Pas droit à l’erreur
"Créer à partir d'une matière noble et brute et transformer celle-ci en un produit fini, que ce soit pour de la déco, du funéraire, des éléments pratiques comme un escalier, etc., constitue l’aspect le plus passionnant du métier. Il y a toujours des pierres plus chaudes ou plus froides, qui réagissent différemment au sciage... Tout cela apporte son charme au produit et fait que chaque réalisation est toujours différente, même si c'est le même dessin. Et cela procure une très grande satisfaction."

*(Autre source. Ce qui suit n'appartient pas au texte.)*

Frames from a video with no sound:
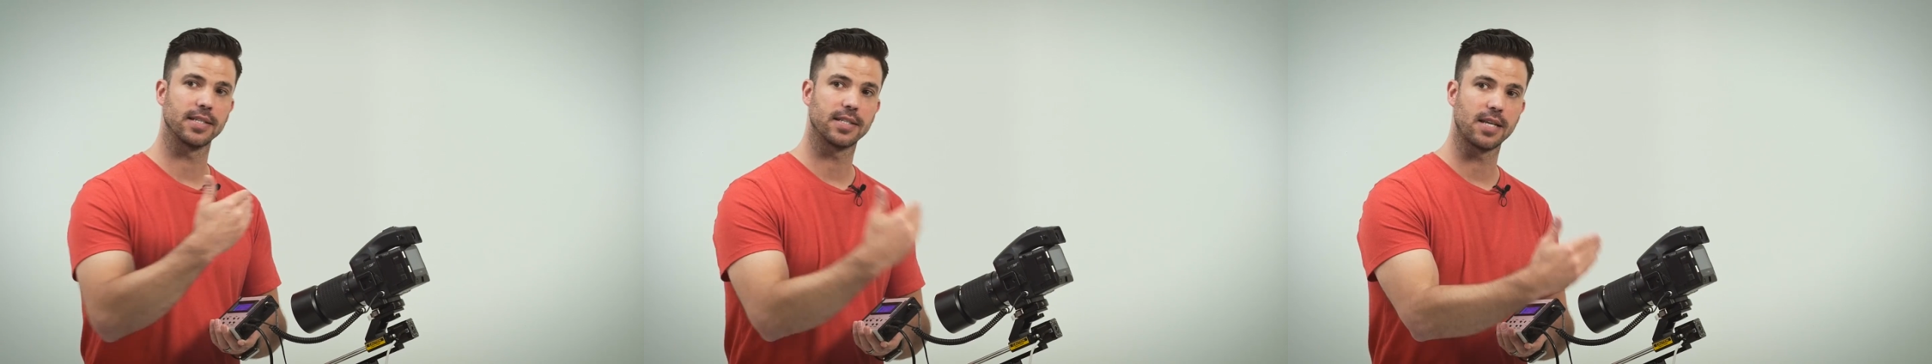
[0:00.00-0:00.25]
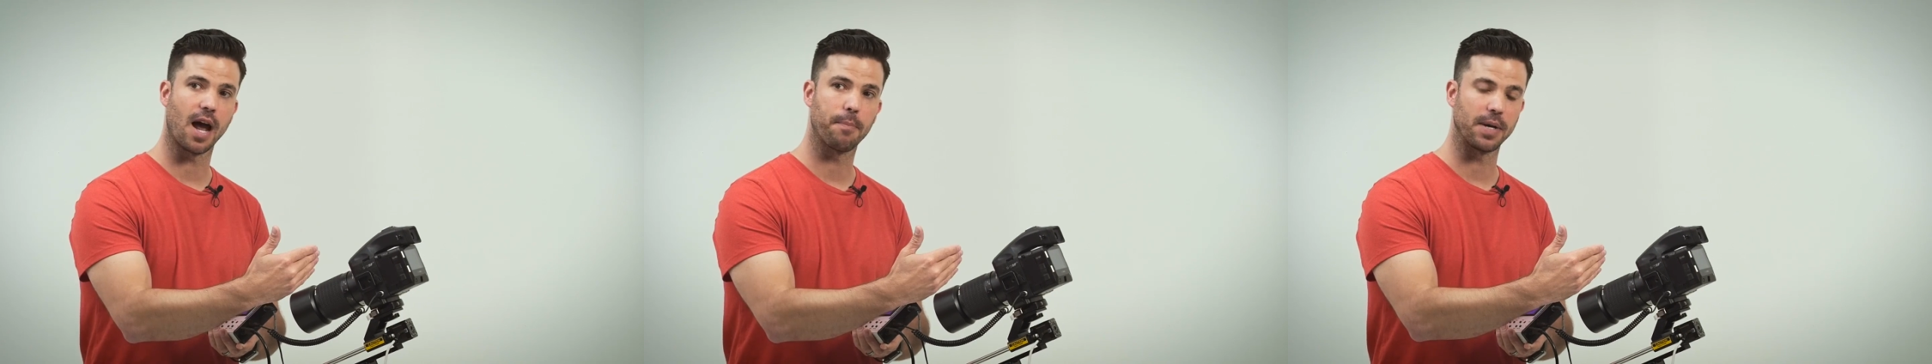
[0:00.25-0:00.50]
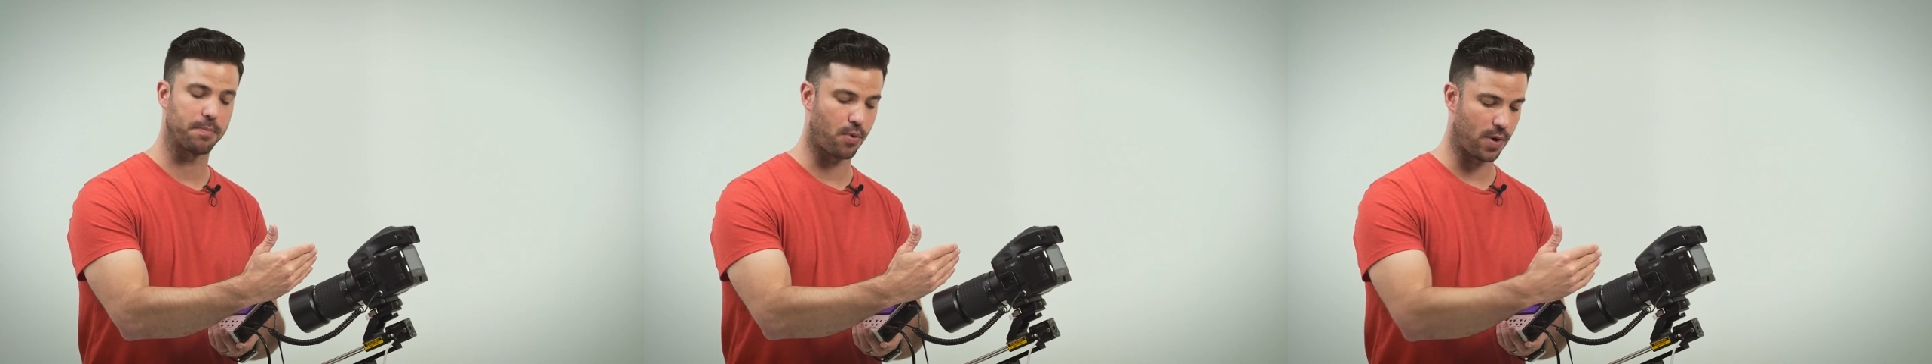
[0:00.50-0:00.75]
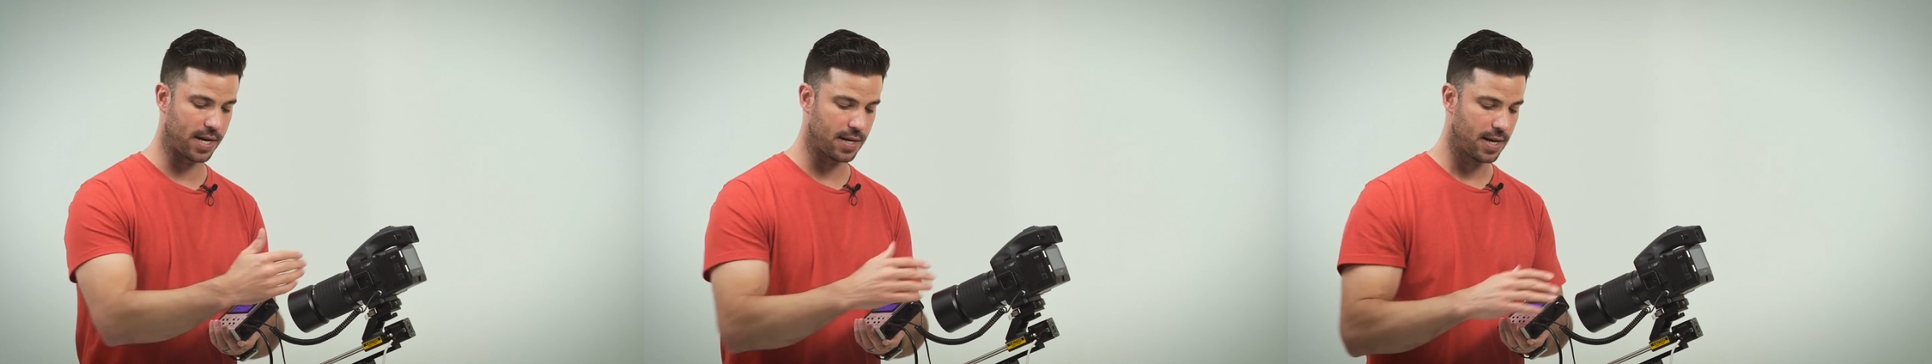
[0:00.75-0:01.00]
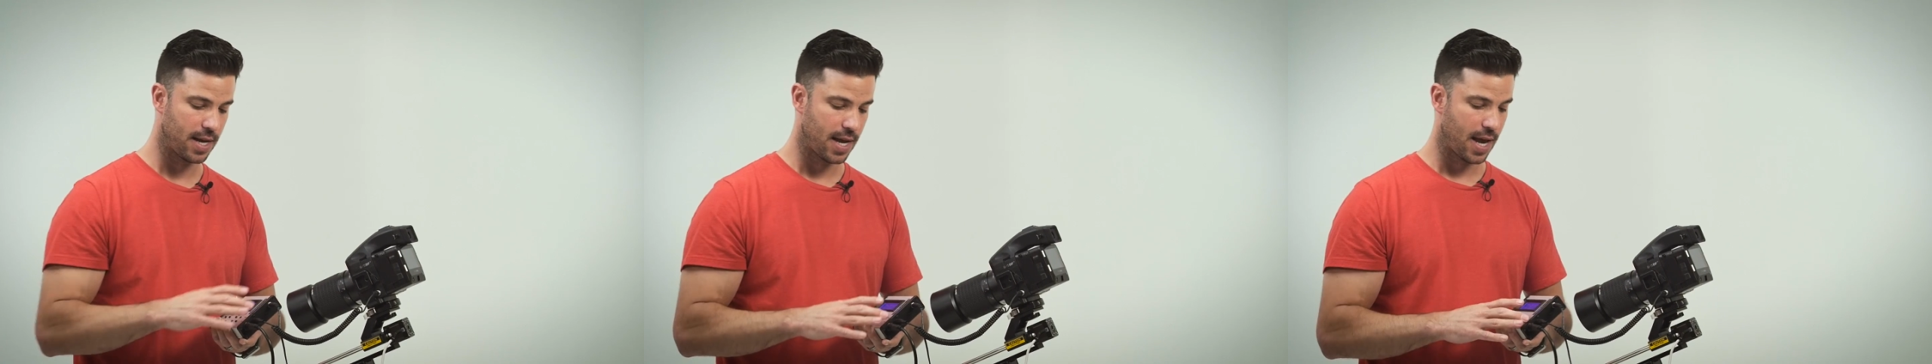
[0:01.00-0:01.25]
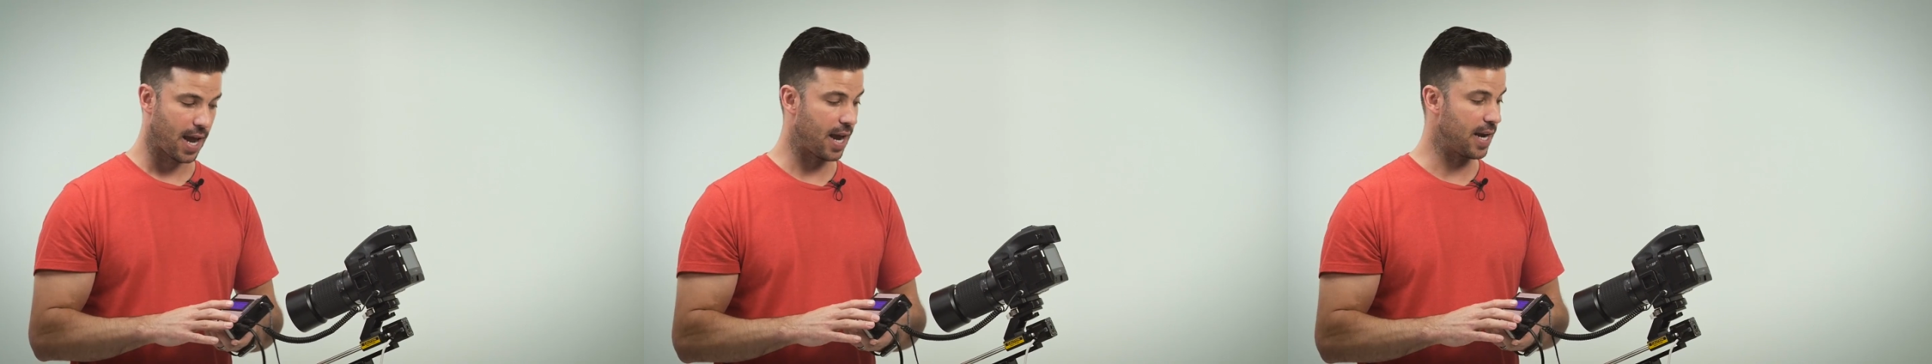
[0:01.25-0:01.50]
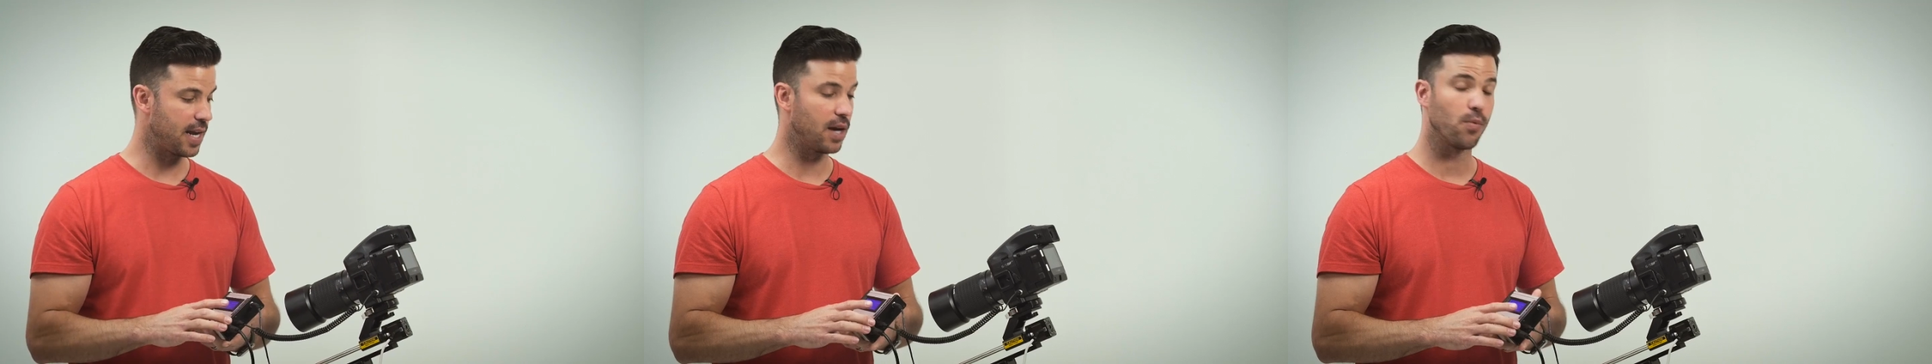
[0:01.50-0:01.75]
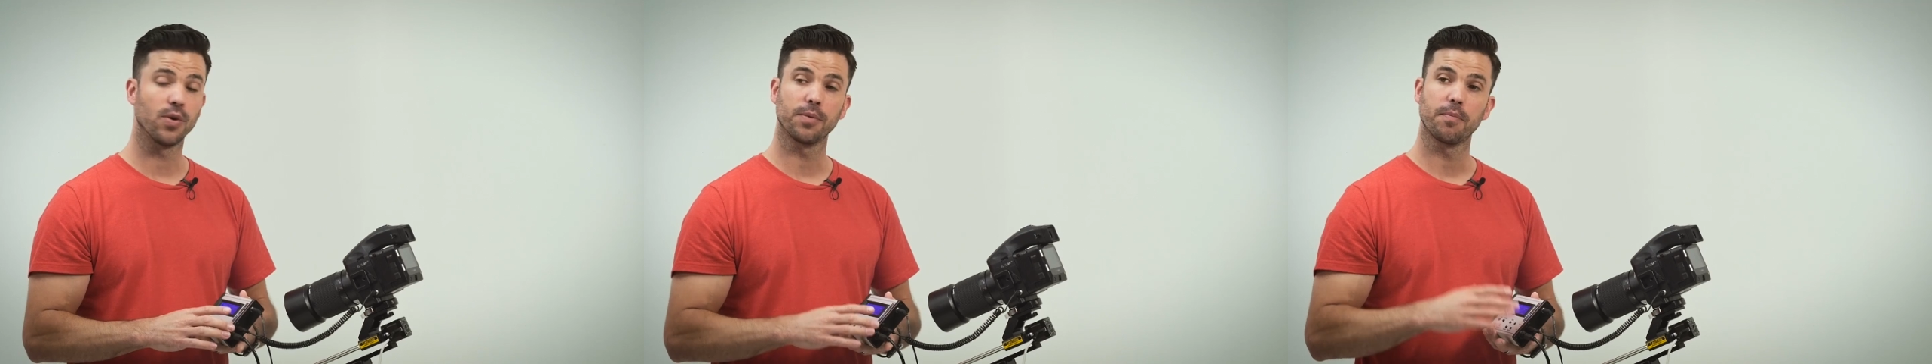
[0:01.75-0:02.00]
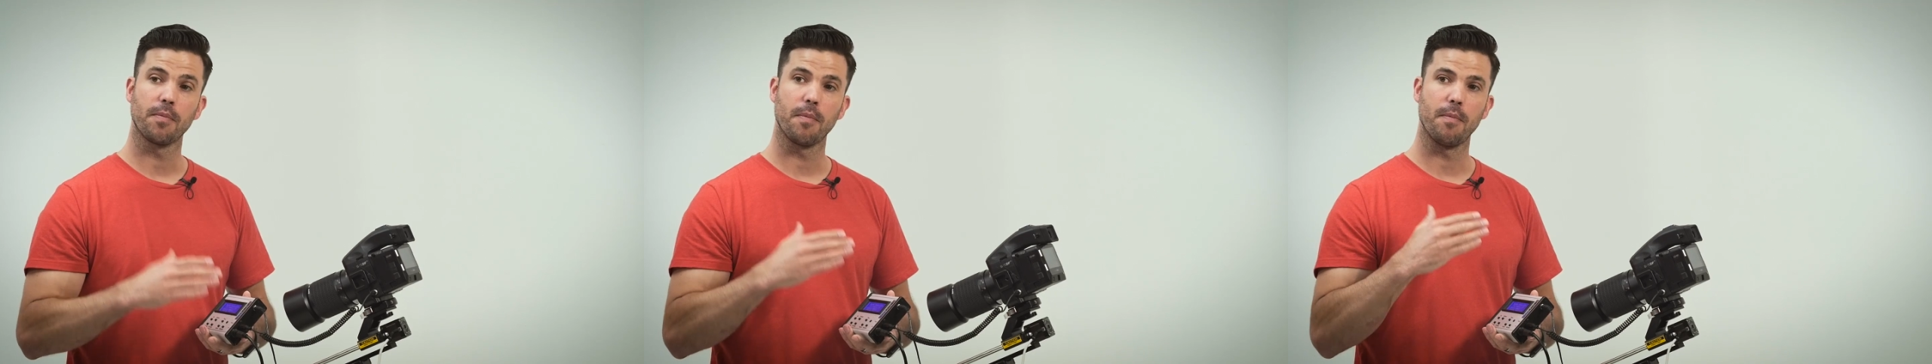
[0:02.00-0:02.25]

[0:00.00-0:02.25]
and stopping point, and it will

"Par contre, tout est lourd et physique. Il faut faire attention à la sécurité. Quand on manipule une pierre de 500 à 1.000 kg, il vaut mieux prendre 5 minutes en plus pour garantir une manutention correcte et garder ses deux mains. Comme je le dis toujours, au prix des hommes et de la marchandise, on n'a pas droit à l'erreur. D'abord les hommes évidemment (rires)."
La concurrence des pierres asiatiques
"La concurrence avec les produits finis venus d'Asie reste un problème dans le secteur. Même si l’on y trouve aussi de très bons produits. Le granit, c'est la terre qui l'a créé. Ce n'est donc pas parce qu'il vient d’Asie qu'il est mauvais. Le souci, c'est surtout de faire comprendre aux gens la différence entre les pierres bleues belges et vietnamiennes ou chinoises. Car ici, on ne parle pas de la même composition, de telle sorte que ces pierres ne présentent pas le même vieillissement ni la même tenue aux hivers. Tout ce que la terre crée elle-même, elle le crée bien. Après, c'est à nous à l'utiliser à la bonne place de la bonne manière."
Relancer la machine
"Quant à l’avenir, je ne suis pas encore grabataire et je veux donc continuer à développer l'entreprise convenablement, puis on verra bien. Il y a eu un démarrage très agréable, très enrichissant, puis un ralentissement avec le Covid. Maintenant, il faut un peu relancer la machine. Même si cela ne dépend pas de moi…", conclut Nicolas Lannoye.